- _What the exercise asks_
Output every line of the data exactly as it appears.

- _Source material_
++++++
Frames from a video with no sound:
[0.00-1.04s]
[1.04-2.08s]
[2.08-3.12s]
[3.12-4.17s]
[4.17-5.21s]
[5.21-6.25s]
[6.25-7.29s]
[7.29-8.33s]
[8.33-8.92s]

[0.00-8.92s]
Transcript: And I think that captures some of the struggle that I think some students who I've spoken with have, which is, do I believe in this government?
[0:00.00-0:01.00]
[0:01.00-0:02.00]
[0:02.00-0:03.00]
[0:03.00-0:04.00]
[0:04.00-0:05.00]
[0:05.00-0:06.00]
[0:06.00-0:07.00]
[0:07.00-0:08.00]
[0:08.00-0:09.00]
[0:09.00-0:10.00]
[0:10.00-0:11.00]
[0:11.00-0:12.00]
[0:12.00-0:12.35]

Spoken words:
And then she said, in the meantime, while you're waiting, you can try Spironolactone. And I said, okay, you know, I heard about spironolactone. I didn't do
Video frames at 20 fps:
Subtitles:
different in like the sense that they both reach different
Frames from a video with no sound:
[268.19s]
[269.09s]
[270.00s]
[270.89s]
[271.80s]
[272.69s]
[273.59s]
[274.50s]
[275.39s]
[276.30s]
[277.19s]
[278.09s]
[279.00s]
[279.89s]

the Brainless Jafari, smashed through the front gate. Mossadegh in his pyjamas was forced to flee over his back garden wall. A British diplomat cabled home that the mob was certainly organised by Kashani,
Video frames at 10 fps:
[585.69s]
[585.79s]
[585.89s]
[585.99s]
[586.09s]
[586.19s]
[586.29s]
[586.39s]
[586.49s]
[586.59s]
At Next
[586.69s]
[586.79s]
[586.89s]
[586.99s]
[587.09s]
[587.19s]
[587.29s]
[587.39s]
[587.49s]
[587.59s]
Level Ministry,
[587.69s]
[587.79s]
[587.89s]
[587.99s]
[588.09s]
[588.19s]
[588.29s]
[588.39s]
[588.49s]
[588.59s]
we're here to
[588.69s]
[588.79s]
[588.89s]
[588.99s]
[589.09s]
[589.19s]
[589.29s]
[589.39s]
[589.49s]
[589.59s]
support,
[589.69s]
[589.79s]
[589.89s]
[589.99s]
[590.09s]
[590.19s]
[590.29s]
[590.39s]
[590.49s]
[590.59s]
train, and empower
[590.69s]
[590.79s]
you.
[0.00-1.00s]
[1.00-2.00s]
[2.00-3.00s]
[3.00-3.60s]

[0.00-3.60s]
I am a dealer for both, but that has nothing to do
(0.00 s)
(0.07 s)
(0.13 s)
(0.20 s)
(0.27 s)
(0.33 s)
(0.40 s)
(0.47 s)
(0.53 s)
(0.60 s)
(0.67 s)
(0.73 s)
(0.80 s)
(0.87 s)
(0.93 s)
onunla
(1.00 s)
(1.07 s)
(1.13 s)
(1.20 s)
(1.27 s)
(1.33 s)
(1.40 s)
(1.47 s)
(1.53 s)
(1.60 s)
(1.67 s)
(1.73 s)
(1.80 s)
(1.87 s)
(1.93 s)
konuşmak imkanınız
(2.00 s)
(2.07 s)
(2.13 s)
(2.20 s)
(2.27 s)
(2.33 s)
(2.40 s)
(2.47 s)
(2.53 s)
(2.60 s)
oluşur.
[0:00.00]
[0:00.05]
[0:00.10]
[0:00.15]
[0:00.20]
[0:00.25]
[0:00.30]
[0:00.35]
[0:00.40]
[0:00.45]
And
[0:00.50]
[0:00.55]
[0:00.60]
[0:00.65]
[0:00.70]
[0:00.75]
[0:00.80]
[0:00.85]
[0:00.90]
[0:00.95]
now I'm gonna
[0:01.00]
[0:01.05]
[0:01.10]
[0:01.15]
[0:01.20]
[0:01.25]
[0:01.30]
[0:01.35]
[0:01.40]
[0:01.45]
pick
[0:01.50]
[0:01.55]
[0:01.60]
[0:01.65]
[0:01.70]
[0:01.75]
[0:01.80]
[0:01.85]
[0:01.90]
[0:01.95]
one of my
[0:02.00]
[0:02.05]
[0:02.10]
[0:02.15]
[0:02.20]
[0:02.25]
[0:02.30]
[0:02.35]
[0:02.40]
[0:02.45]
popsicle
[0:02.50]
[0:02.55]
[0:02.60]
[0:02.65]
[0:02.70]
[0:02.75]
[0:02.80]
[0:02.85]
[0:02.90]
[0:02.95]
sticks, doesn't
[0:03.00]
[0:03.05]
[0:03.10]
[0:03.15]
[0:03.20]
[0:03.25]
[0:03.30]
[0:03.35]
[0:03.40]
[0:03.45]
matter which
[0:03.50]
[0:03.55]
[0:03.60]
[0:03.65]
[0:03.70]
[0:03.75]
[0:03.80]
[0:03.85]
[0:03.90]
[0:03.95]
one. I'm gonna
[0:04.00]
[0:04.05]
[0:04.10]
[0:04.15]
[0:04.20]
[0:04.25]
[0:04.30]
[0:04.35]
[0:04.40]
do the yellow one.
++++++
- _Response area_
Frames from a video with no sound:
[0.00-1.04s]
[1.04-2.08s]
[2.08-3.12s]
[3.12-4.17s]
[4.17-5.21s]
[5.21-6.25s]
[6.25-7.29s]
[7.29-8.33s]
[8.33-8.92s]

[0.00-8.92s]
Transcript: And I think that captures some of the struggle that I think some students who I've spoken with have, which is, do I believe in this government?
[0:00.00-0:01.00]
[0:01.00-0:02.00]
[0:02.00-0:03.00]
[0:03.00-0:04.00]
[0:04.00-0:05.00]
[0:05.00-0:06.00]
[0:06.00-0:07.00]
[0:07.00-0:08.00]
[0:08.00-0:09.00]
[0:09.00-0:10.00]
[0:10.00-0:11.00]
[0:11.00-0:12.00]
[0:12.00-0:12.35]

Spoken words:
And then she said, in the meantime, while you're waiting, you can try Spironolactone. And I said, okay, you know, I heard about spironolactone. I didn't do
Video frames at 20 fps:
Subtitles:
different in like the sense that they both reach different
Frames from a video with no sound:
[268.19s]
[269.09s]
[270.00s]
[270.89s]
[271.80s]
[272.69s]
[273.59s]
[274.50s]
[275.39s]
[276.30s]
[277.19s]
[278.09s]
[279.00s]
[279.89s]

the Brainless Jafari, smashed through the front gate. Mossadegh in his pyjamas was forced to flee over his back garden wall. A British diplomat cabled home that the mob was certainly organised by Kashani,
Video frames at 10 fps:
[585.69s]
[585.79s]
[585.89s]
[585.99s]
[586.09s]
[586.19s]
[586.29s]
[586.39s]
[586.49s]
[586.59s]
At Next
[586.69s]
[586.79s]
[586.89s]
[586.99s]
[587.09s]
[587.19s]
[587.29s]
[587.39s]
[587.49s]
[587.59s]
Level Ministry,
[587.69s]
[587.79s]
[587.89s]
[587.99s]
[588.09s]
[588.19s]
[588.29s]
[588.39s]
[588.49s]
[588.59s]
we're here to
[588.69s]
[588.79s]
[588.89s]
[588.99s]
[589.09s]
[589.19s]
[589.29s]
[589.39s]
[589.49s]
[589.59s]
support,
[589.69s]
[589.79s]
[589.89s]
[589.99s]
[590.09s]
[590.19s]
[590.29s]
[590.39s]
[590.49s]
[590.59s]
train, and empower
[590.69s]
[590.79s]
you.
[0.00-1.00s]
[1.00-2.00s]
[2.00-3.00s]
[3.00-3.60s]

[0.00-3.60s]
I am a dealer for both, but that has nothing to do
(0.00 s)
(0.07 s)
(0.13 s)
(0.20 s)
(0.27 s)
(0.33 s)
(0.40 s)
(0.47 s)
(0.53 s)
(0.60 s)
(0.67 s)
(0.73 s)
(0.80 s)
(0.87 s)
(0.93 s)
onunla
(1.00 s)
(1.07 s)
(1.13 s)
(1.20 s)
(1.27 s)
(1.33 s)
(1.40 s)
(1.47 s)
(1.53 s)
(1.60 s)
(1.67 s)
(1.73 s)
(1.80 s)
(1.87 s)
(1.93 s)
konuşmak imkanınız
(2.00 s)
(2.07 s)
(2.13 s)
(2.20 s)
(2.27 s)
(2.33 s)
(2.40 s)
(2.47 s)
(2.53 s)
(2.60 s)
oluşur.
[0:00.00]
[0:00.05]
[0:00.10]
[0:00.15]
[0:00.20]
[0:00.25]
[0:00.30]
[0:00.35]
[0:00.40]
[0:00.45]
And
[0:00.50]
[0:00.55]
[0:00.60]
[0:00.65]
[0:00.70]
[0:00.75]
[0:00.80]
[0:00.85]
[0:00.90]
[0:00.95]
now I'm gonna
[0:01.00]
[0:01.05]
[0:01.10]
[0:01.15]
[0:01.20]
[0:01.25]
[0:01.30]
[0:01.35]
[0:01.40]
[0:01.45]
pick
[0:01.50]
[0:01.55]
[0:01.60]
[0:01.65]
[0:01.70]
[0:01.75]
[0:01.80]
[0:01.85]
[0:01.90]
[0:01.95]
one of my
[0:02.00]
[0:02.05]
[0:02.10]
[0:02.15]
[0:02.20]
[0:02.25]
[0:02.30]
[0:02.35]
[0:02.40]
[0:02.45]
popsicle
[0:02.50]
[0:02.55]
[0:02.60]
[0:02.65]
[0:02.70]
[0:02.75]
[0:02.80]
[0:02.85]
[0:02.90]
[0:02.95]
sticks, doesn't
[0:03.00]
[0:03.05]
[0:03.10]
[0:03.15]
[0:03.20]
[0:03.25]
[0:03.30]
[0:03.35]
[0:03.40]
[0:03.45]
matter which
[0:03.50]
[0:03.55]
[0:03.60]
[0:03.65]
[0:03.70]
[0:03.75]
[0:03.80]
[0:03.85]
[0:03.90]
[0:03.95]
one. I'm gonna
[0:04.00]
[0:04.05]
[0:04.10]
[0:04.15]
[0:04.20]
[0:04.25]
[0:04.30]
[0:04.35]
[0:04.40]
do the yellow one.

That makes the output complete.